This is somewhat related to bruteforce, but a means to increase your chances of a hit. Heap-spraying is basically where you're able to cause many allocations to occur, ideally large allocations so you end up in effect taking over a very large chunk of memory, fill it mostly with a nop-sled so say if you allocate an entire gb of memory with the nop-sled into useful instructions you have a pretty high chance of hitting it with an intelligent guess.

ASLR Bypass 6 - Memory Leaks/Information Disclosure

This is the most common tactic in modern exploits against hardened software. Basically, its a secondary exploit in addition to whatever exploit actually results in code execution. This secondary exploit often called an information disclosure is used just to leak memory information from the process, specifically pointers.
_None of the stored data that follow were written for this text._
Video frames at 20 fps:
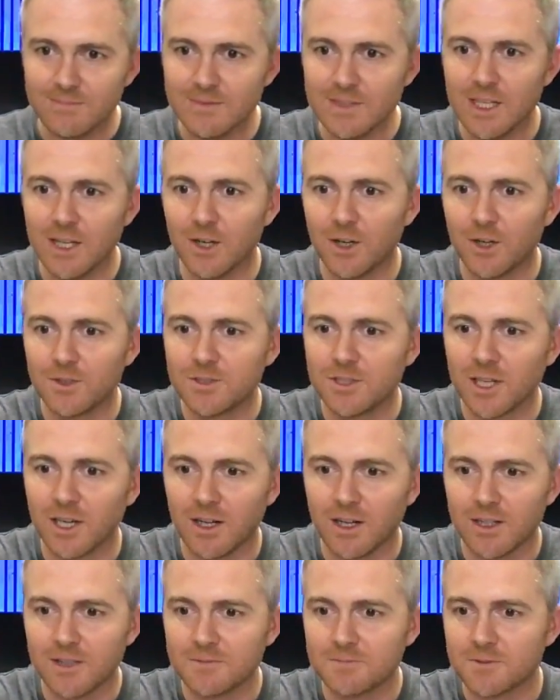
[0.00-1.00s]
Oh,
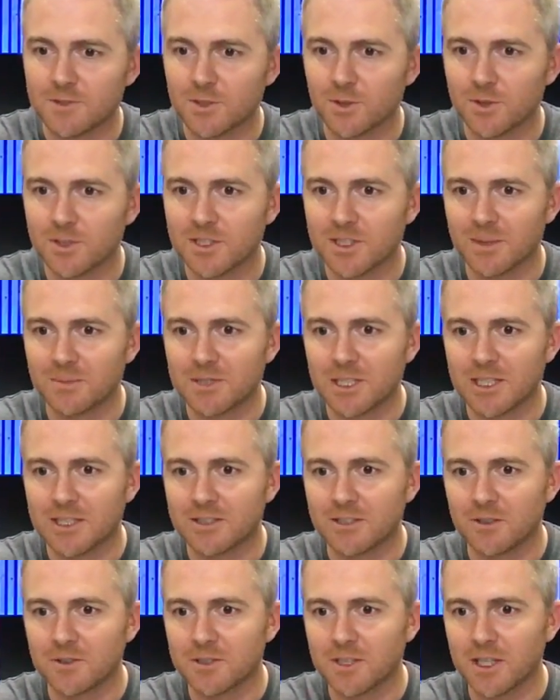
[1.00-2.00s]
John, sore subject.
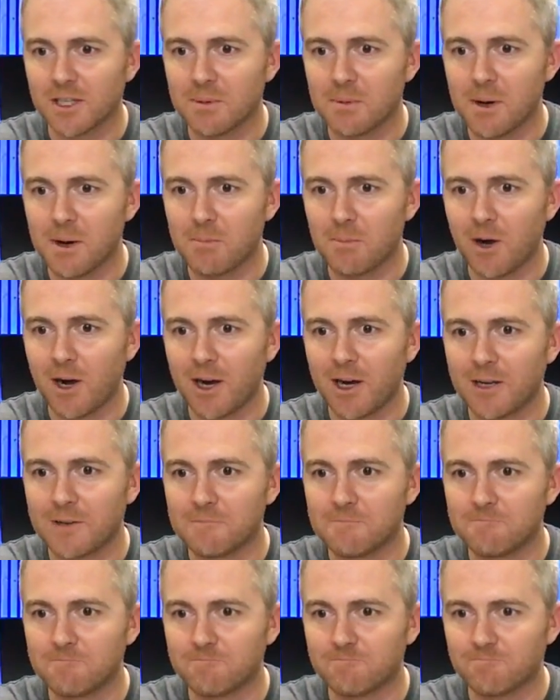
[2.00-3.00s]
Don't talk about Brian
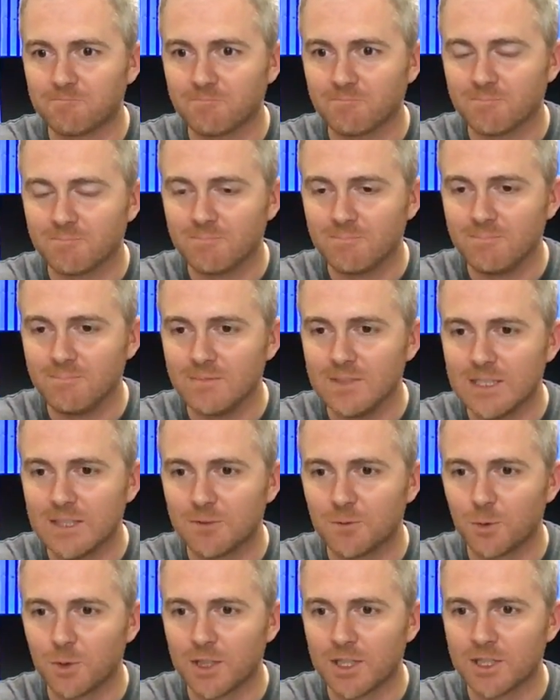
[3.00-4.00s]

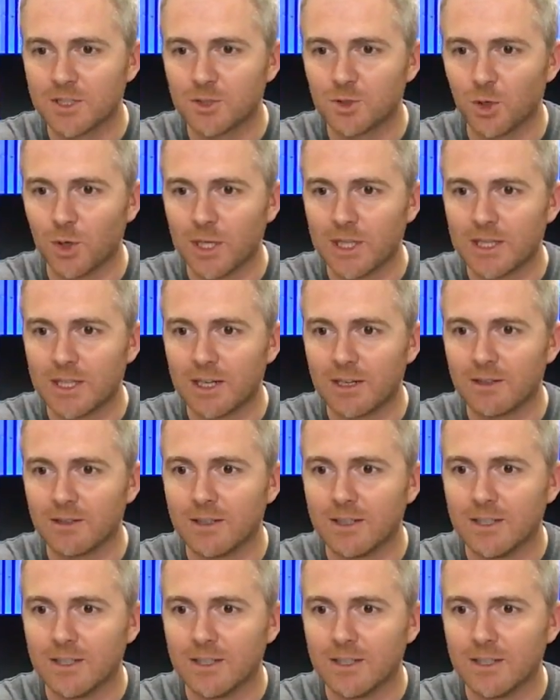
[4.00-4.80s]
with the droid there.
Once you have a pointer leaked, you can use that to figure out where some related objects are in memory. Best case scenario is to leak a function pointer, then you also know the address of all other functions in the same library relative to the one you leaked. There are many different types of attacks that result in information disclosure, uninitialized memory is a big one, a wrapper allocating an object, but not initializing it completely for example,  use-after-free can sometimes be leveraged as a read gadget.

The gist is just once you've leaked an address you can calculate more useful gadgets based off it.

---

Whew, with all that out of the way lets talk DEP/NX.

DEP is really beaten in one of two ways

DEP Bypass 1 - Data Oriented Programming

This is the same as the first ASLR bypass, if you can avoid hijacking control flow, you can avoid needing to trigger DEP. Its not super common, but in a lot of places its still a really power vector to abuse a write gadget against non-control data.

- https://www.cs.purdue.edu/homes/xyzhang/...attack.pdf
- https://huhong-nus.github.io/advanced-DOP/

DEP Bypass 2 - Code-Reuse Attacks

This is a catch-all term for all the attacks spawned since the original "ret2libc" attack.

In the beginning, we had ret2lib. the basic idea was rather than overwritting the return address on the stack with the address of your shellcode (living in user-data regions protected by DEP), just structure the stack so the return looks like a call to a libc function like system("/bin/sh").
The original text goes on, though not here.